Feed your baby before having a drink
According to the HSE, it’s best to avoid drinking alcohol until your baby is more than 1 month old. In the first few weeks, you and your baby are getting used to breastfeeding.
However, should you fancy enjoying a drink once you have established breastfeeding your baby, the HSE recommend the following steps to take:
- Feed your baby before drinking alcohol.
- Express your breast milk beforehand if you plan to drink more than 2 standard drinks - 1 standard drink is a half a pint of beer, a single measure of spirits or a small glass of wine.
- Wait 2 hours after each standard drink before breastfeeding your baby
Avoid breastfeeding if feeling drunk
However, it is important to point out that while it is absolutely fine to breastfeed after a drink or two, you should avoid doing so if you are after having enough alcohol to feel the impact of it.

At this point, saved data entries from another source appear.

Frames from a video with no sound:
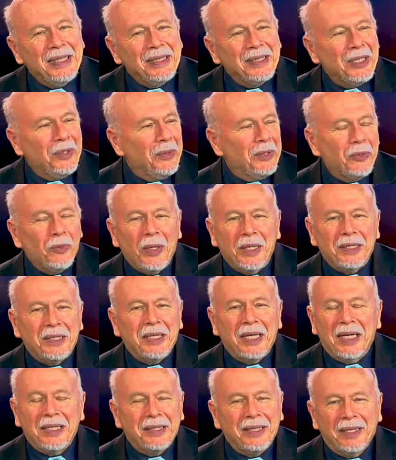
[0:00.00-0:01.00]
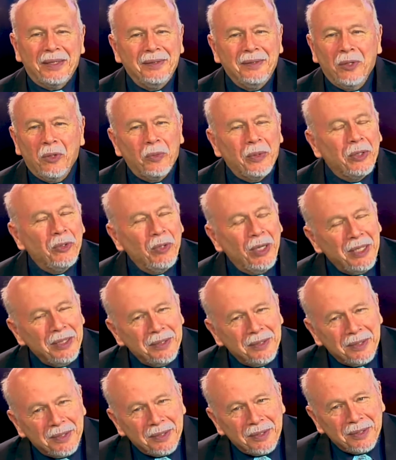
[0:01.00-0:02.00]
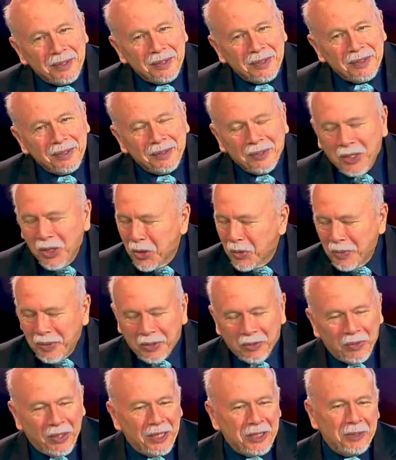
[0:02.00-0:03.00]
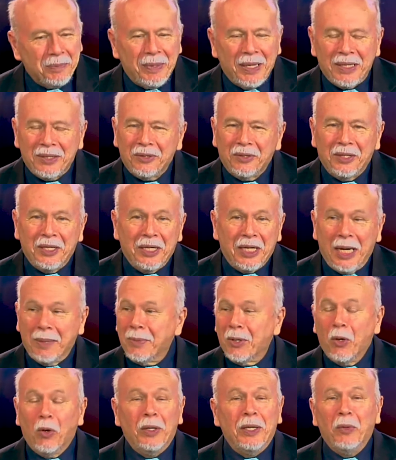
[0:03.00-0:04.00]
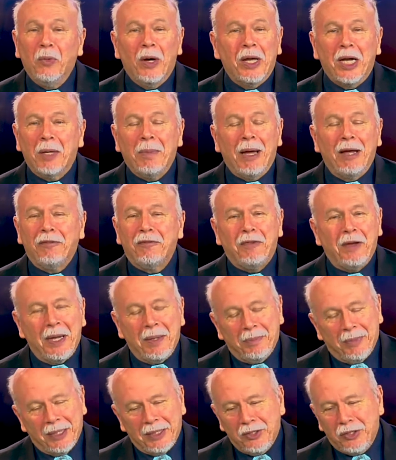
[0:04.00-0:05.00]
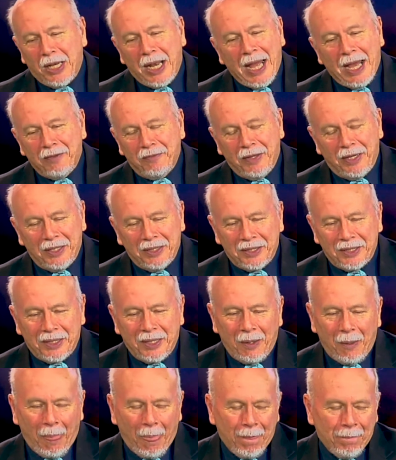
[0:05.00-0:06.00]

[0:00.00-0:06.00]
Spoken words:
So what do I say? I said, no regrets. No regrets, Pastor Dan. I'm the only one in my family who's an Adventist.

For starters, you might not be able to hold your baby safely and chances are also higher you might nod off while holding your baby, increasing the risk of both falls and suffocation.
As well as this, experts agree that we simply do not know enough about the impact on baby if the mother has consumed enough alcohol to feel drunk – so we can't say with certainty that it's fine.
For reference, Diana Spalding, Motherly's Digital Education Editor and a midwife explains to Mother.ly that, "The American Academy of Pediatrics states that the "ingestion of alcoholic beverages should be minimized and limited to an occasional intake [which is approximate]... 2 oz liquor, 8 oz wine, or 2 beers."